■ **Given records**
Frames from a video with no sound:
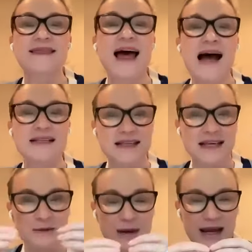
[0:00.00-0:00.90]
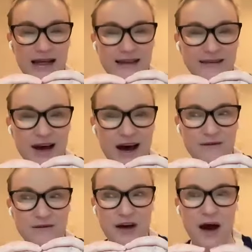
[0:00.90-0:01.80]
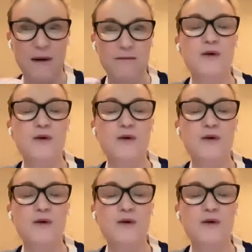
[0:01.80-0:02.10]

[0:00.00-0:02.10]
That's going to make the love come.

■ **Exercise instructions**
Repeat the lines above precisely and skip every picture.

■ **Task answer**
Frames from a video with no sound:
[0:00.00-0:00.90]
[0:00.90-0:01.80]
[0:01.80-0:02.10]

[0:00.00-0:02.10]
That's going to make the love come.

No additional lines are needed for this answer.